Records for this exercise below:

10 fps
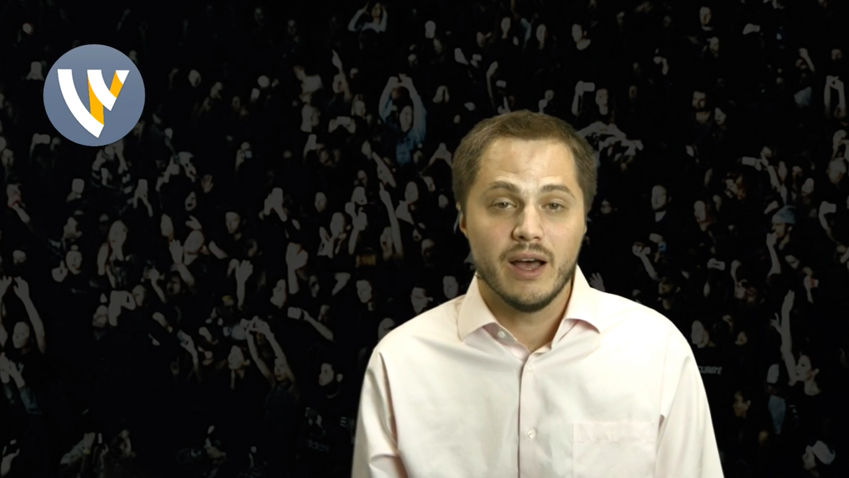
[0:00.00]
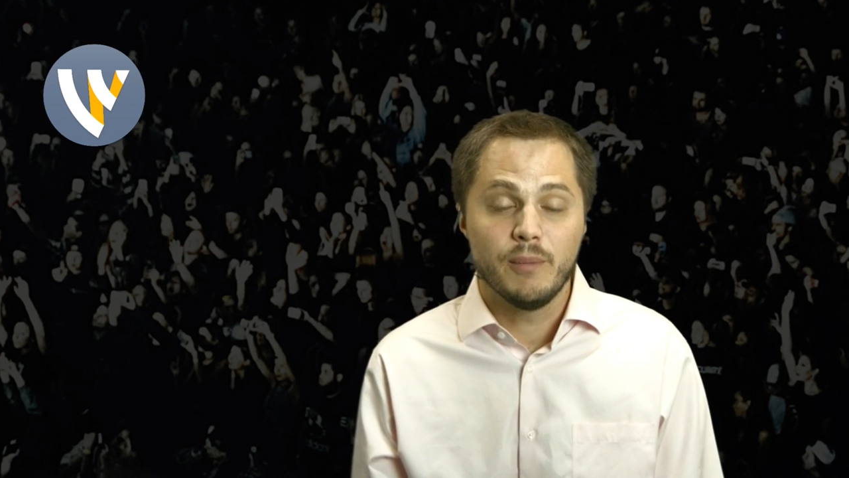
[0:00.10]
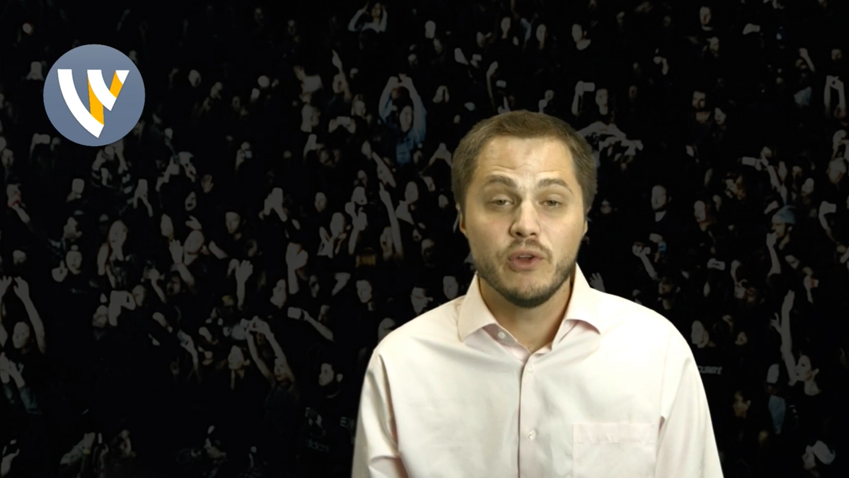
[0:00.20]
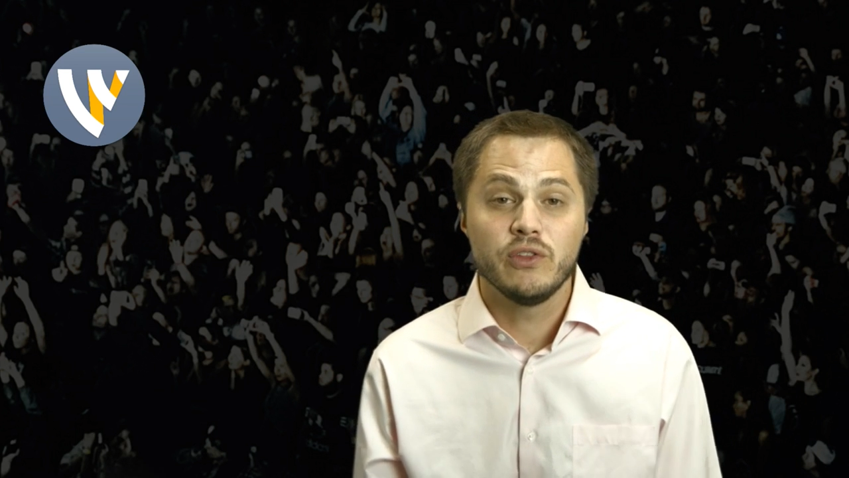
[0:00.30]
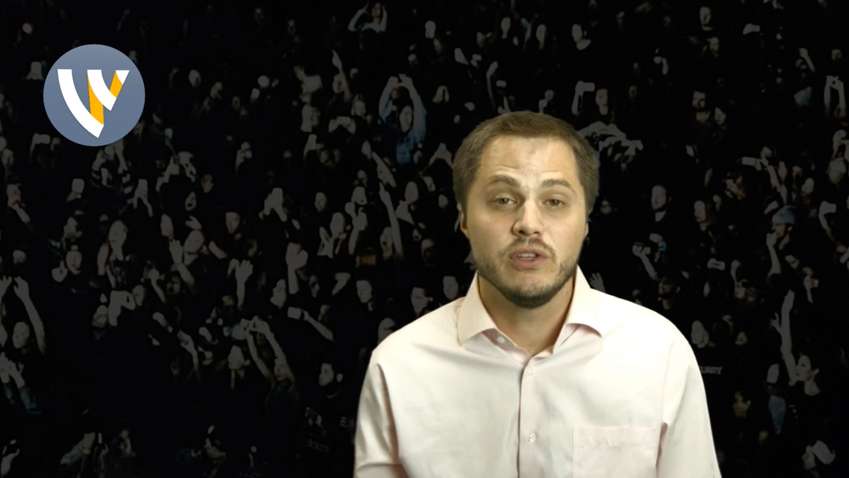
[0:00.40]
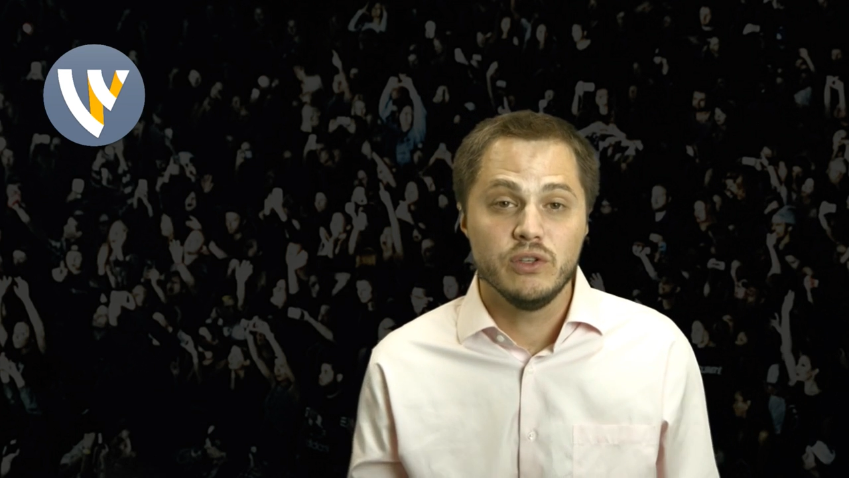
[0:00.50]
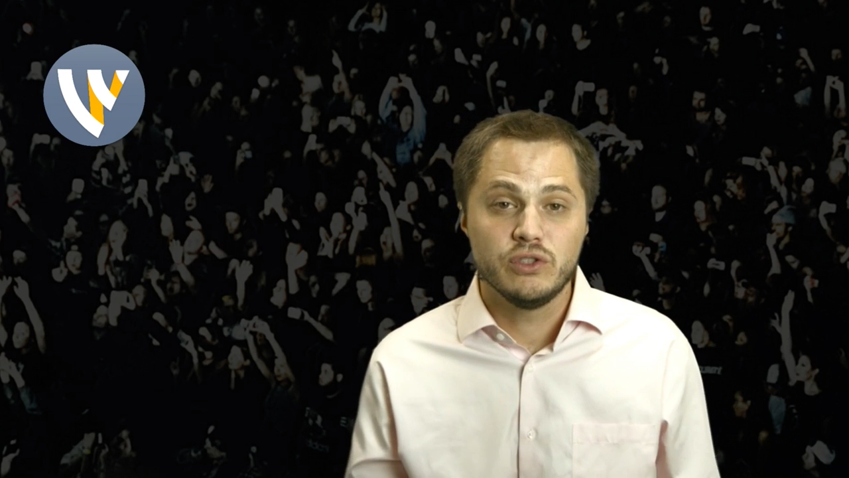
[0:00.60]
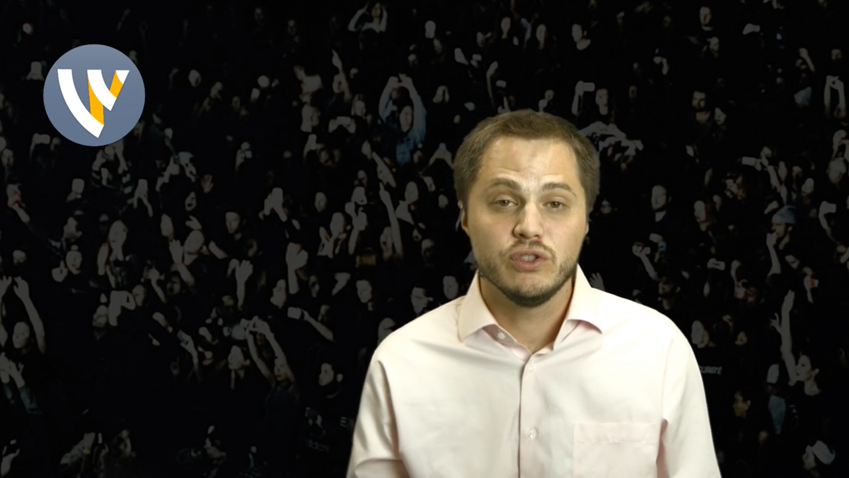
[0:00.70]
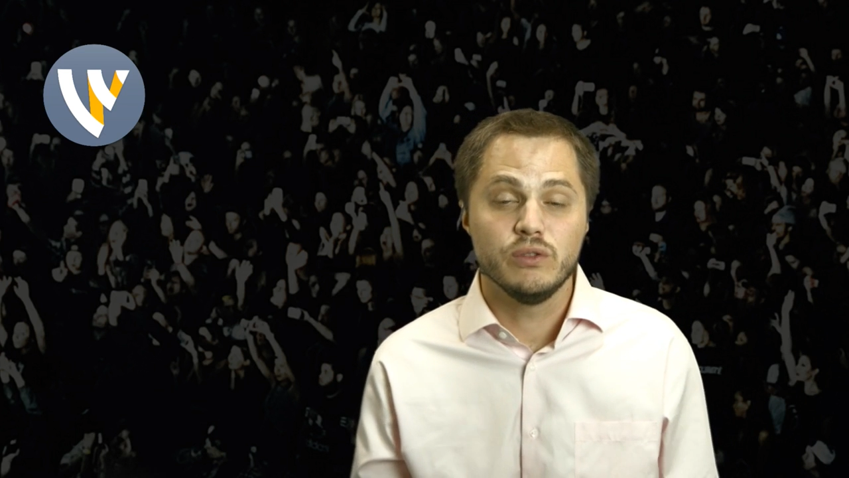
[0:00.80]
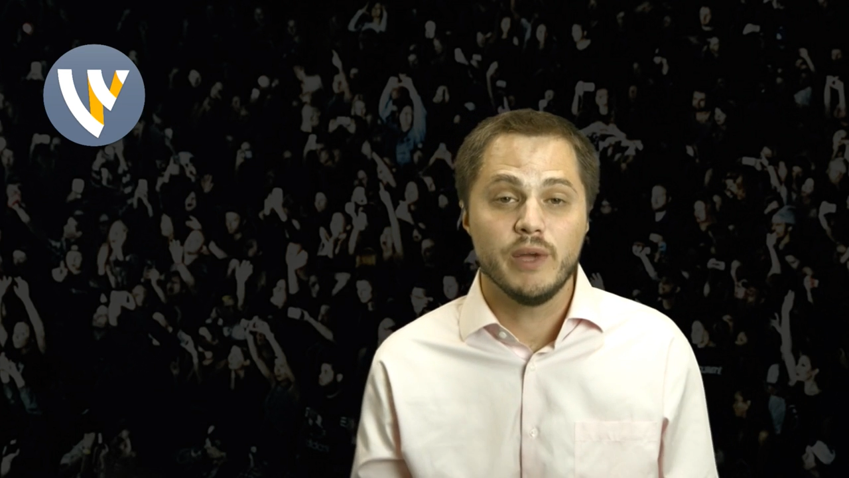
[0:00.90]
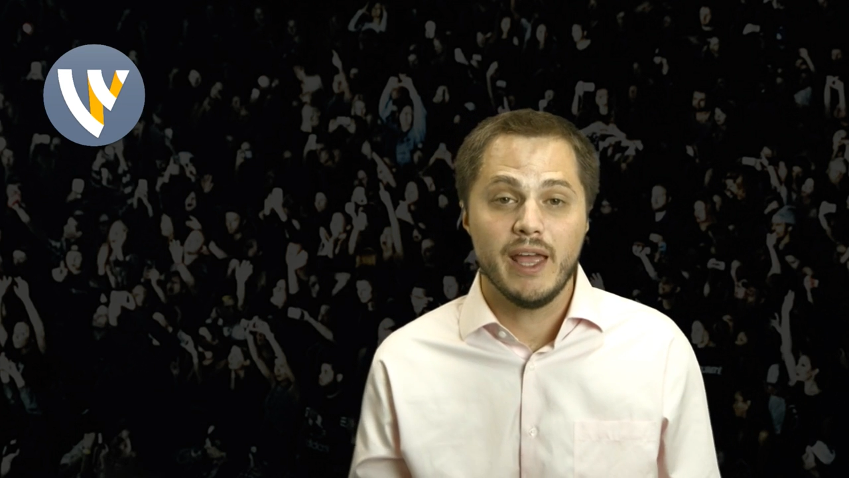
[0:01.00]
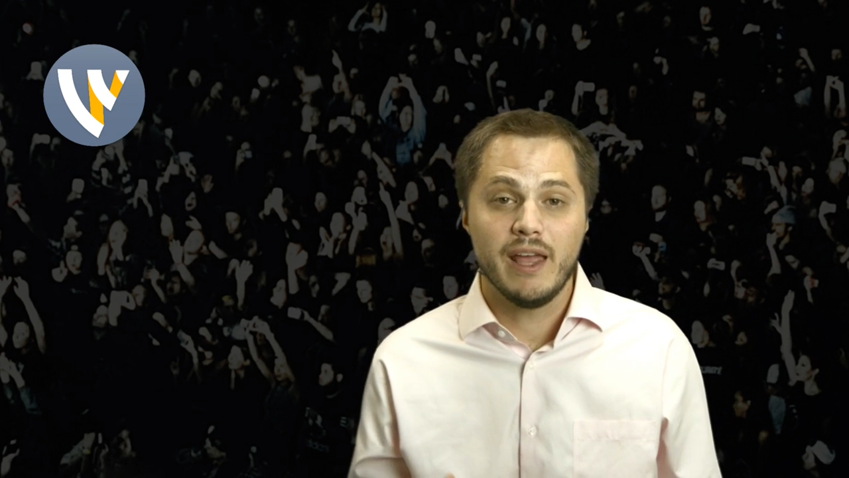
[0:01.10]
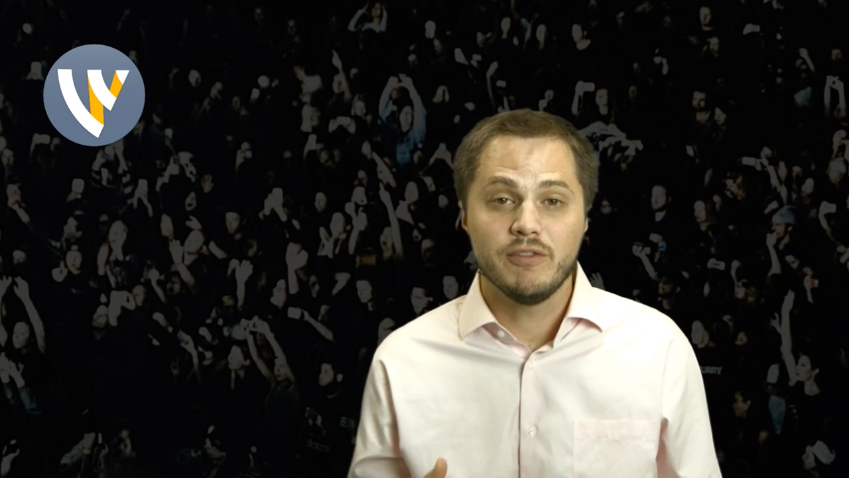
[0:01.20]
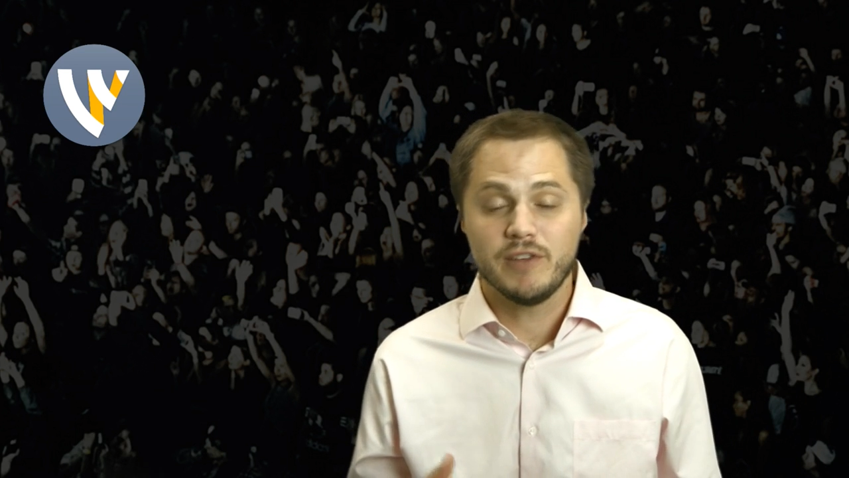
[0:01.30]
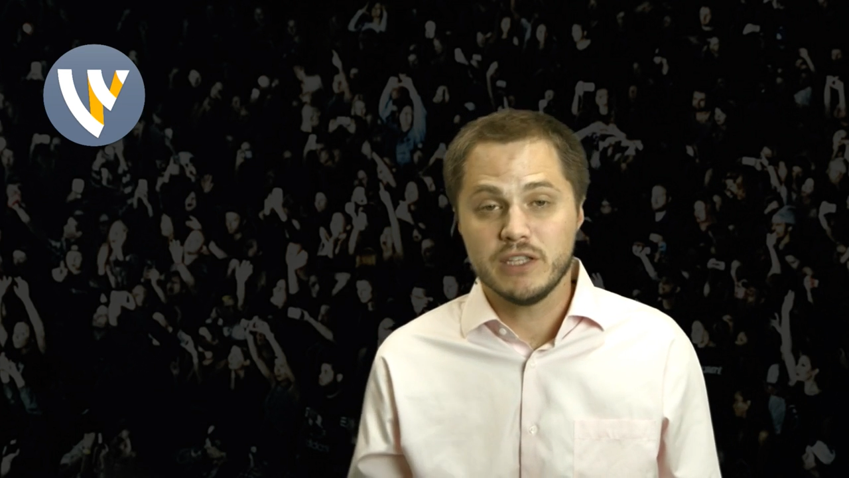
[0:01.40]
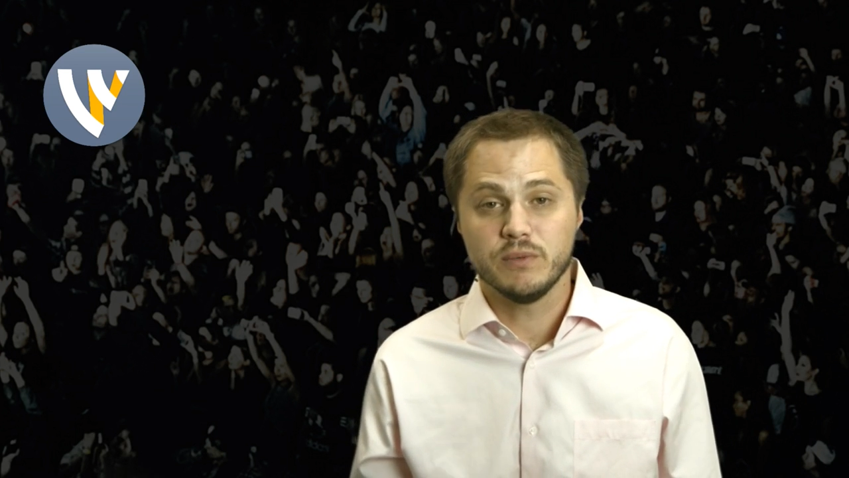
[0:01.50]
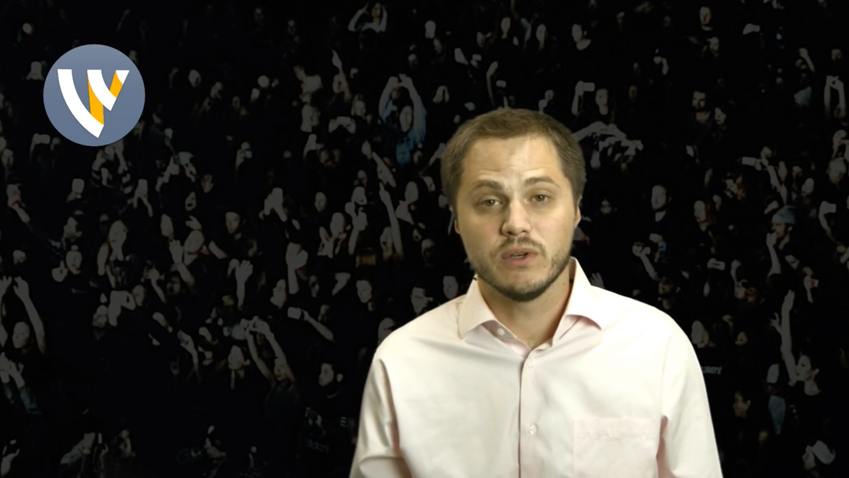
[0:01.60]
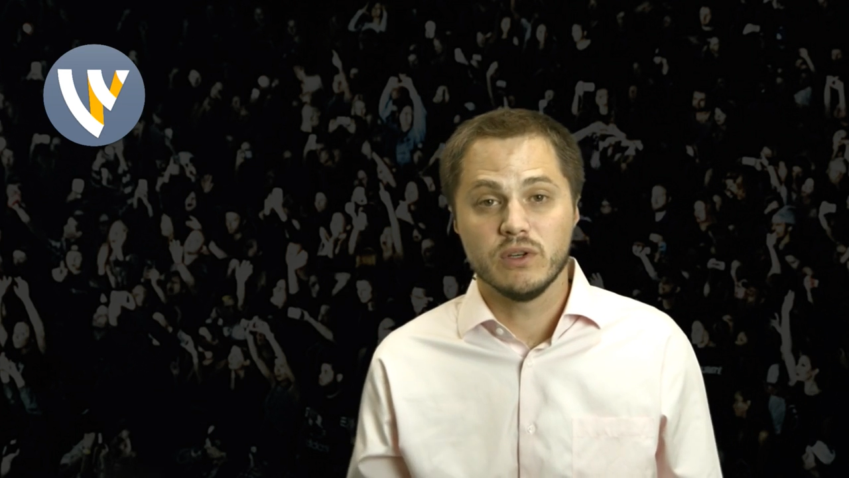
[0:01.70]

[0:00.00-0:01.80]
Both YouTube and Facebook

End of Records for this exercise.

**Problem statement:**
Every line above should be repeated exactly; pictures stay out of the copy.

**Output of the task:**
10 fps
[0:00.00]
[0:00.10]
[0:00.20]
[0:00.30]
[0:00.40]
[0:00.50]
[0:00.60]
[0:00.70]
[0:00.80]
[0:00.90]
[0:01.00]
[0:01.10]
[0:01.20]
[0:01.30]
[0:01.40]
[0:01.50]
[0:01.60]
[0:01.70]

[0:00.00-0:01.80]
Both YouTube and Facebook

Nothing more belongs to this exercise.